• [PROBLEM DETAILS] For this exercise, reproduce only the lines from the one holding "[6:19.80-6:20.70]" through the final line of the data below, exactly, and omit pictures.

╭──

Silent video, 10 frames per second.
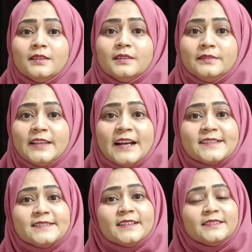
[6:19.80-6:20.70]

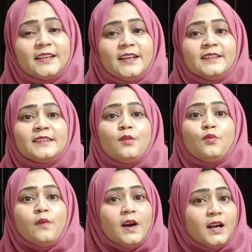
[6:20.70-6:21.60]
That's the thing, the
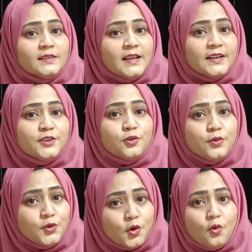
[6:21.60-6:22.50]
word that you
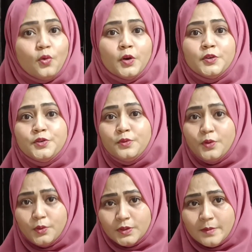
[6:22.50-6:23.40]
know
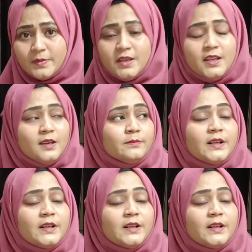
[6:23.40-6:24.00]
the meaning,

╰──

• [EXPECTED OUTPUT]
[6:19.80-6:20.70]

[6:20.70-6:21.60]
That's the thing, the
[6:21.60-6:22.50]
word that you
[6:22.50-6:23.40]
know
[6:23.40-6:24.00]
the meaning,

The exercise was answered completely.